Submerge Facebook friends chime in on their favorite cocktails

We have a ton of input on cocktails and booze from Sacramento bartenders in this issue, so we figured we should ask our friends on Facebook what their favorite cocktails in town were and where they get them. You have a voice too, after all, and apparently a lot of you love Shady Lady. Here are some of your responses!

Adrienne Cheng says, “Hibiscus margarita from Tres Hermanas, just be careful, Jared has heavy hands.”

Breanna Giannotti says her fave is “the basil gimlet at Shady Lady.”

Jimmy Bell agrees with Giannotti on locale: “The Missy Bell at the Shady.
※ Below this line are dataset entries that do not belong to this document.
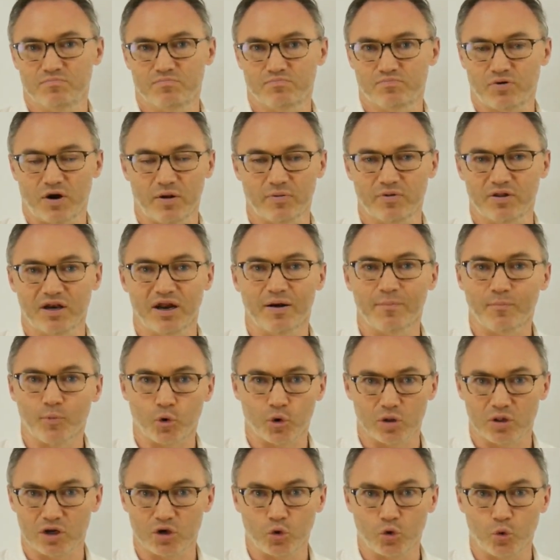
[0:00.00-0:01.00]
probably not
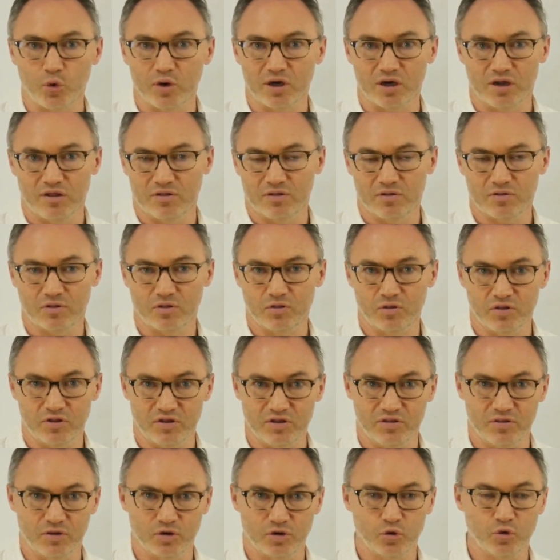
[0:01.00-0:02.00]
more liquidity. The
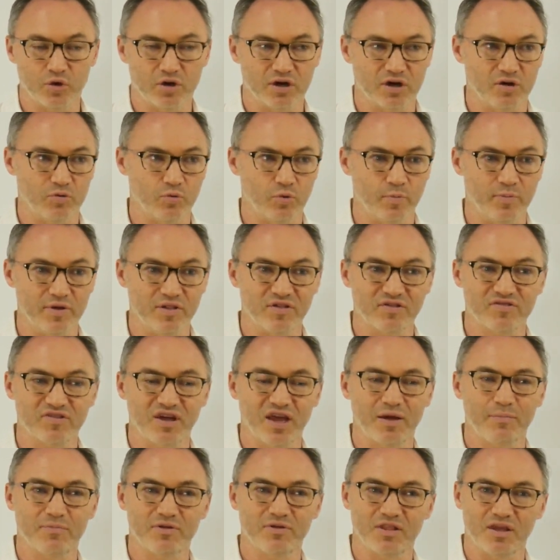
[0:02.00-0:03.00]
liquidity will be the
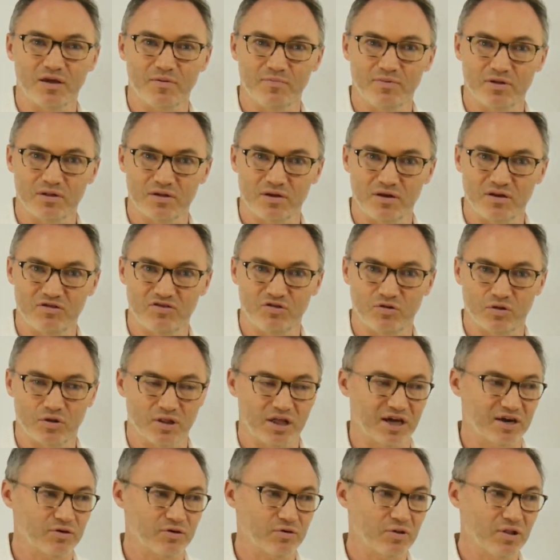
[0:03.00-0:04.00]
same, but the ability to
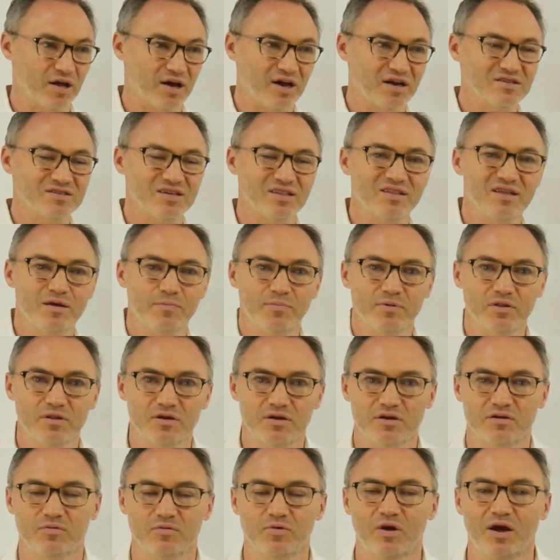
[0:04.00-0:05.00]
collateralize and the
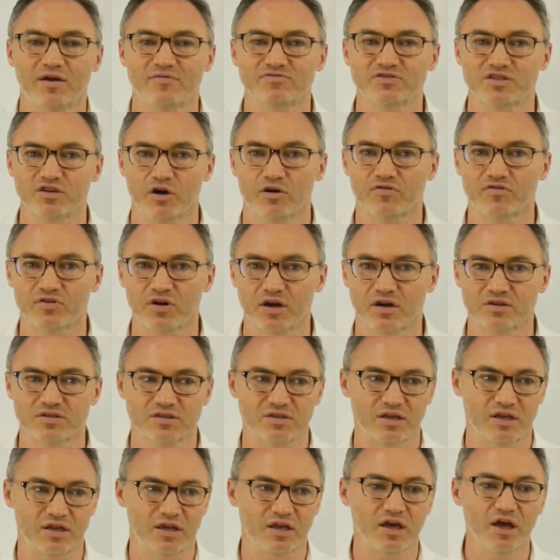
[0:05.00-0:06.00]
ability to have
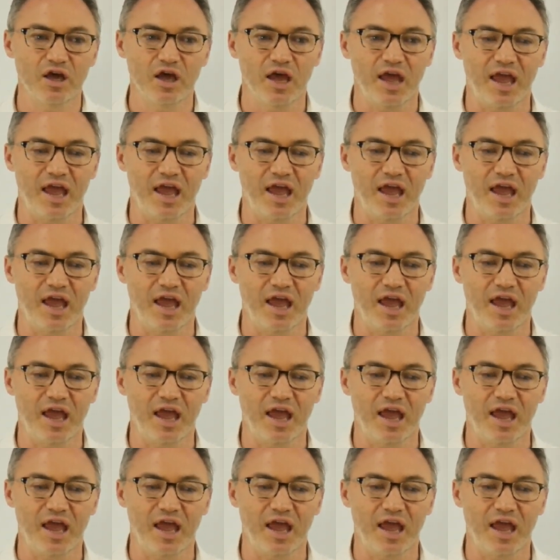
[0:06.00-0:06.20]
self-custody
Our favorite breakfast drink.”

Noel Matthew DeWitt says, “Vodka soda and Jameson shot, Press Club! I love that place.”

Phil McNeill says, “Ball and a Bat at Clark’s Corner, it’s a 24oz Pabst and a shot of well whiskey for six bucks, can’t go wrong!”

He later chimed in again with, “For a frou-frou drink, go get the Sex Kitten at Hideaway, I’m not into them kinda drinks, but that one sets the standard.”

Jennafer Phillips says she is all about the “Zombie Brains shooter from Powerhouse Pub on a Wednesday night!”

Anne Laccopucci and Chris and Marita Hambek all agree on “the Bloody Mary at 33rd Street Bistro.”

Joseph Davancens thinks “If specialty is the real question, Horses Neck at Shady. The tenders know how to respectfully pour whiskey.”

Apparently Anthony Lee Pellerin is on the same page as Davencens because his response was simply, “Old Fashioned at Shady Lady!”

And last but not least, Jarrod Affonso digs the “Blackberry Crush from Dive Bar.”